> **RECORDS SHOWN**
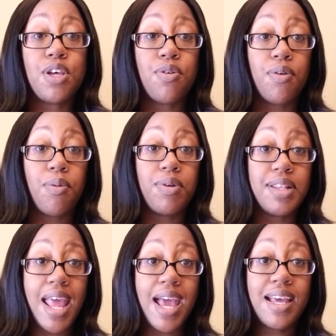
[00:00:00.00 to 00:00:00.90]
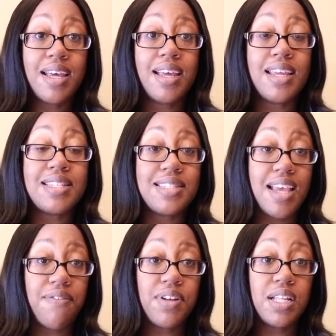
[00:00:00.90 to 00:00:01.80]
so Naca is
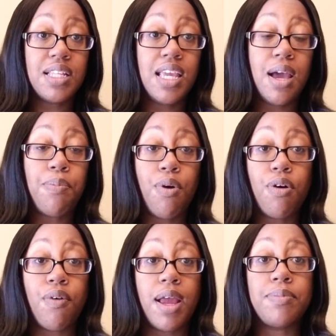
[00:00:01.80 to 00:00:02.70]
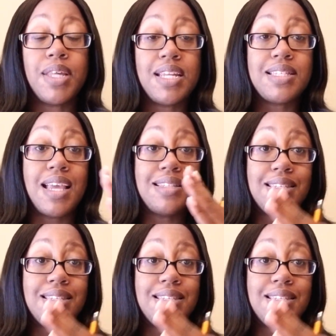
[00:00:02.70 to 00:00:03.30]
definitely a program that is a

> **ASSIGNED TASK**
Give the records above again in full and exactly, but exclude every picture.

> **RESULT OF THIS TASK**
[00:00:00.00 to 00:00:00.90]
[00:00:00.90 to 00:00:01.80]
so Naca is
[00:00:01.80 to 00:00:02.70]
[00:00:02.70 to 00:00:03.30]
definitely a program that is a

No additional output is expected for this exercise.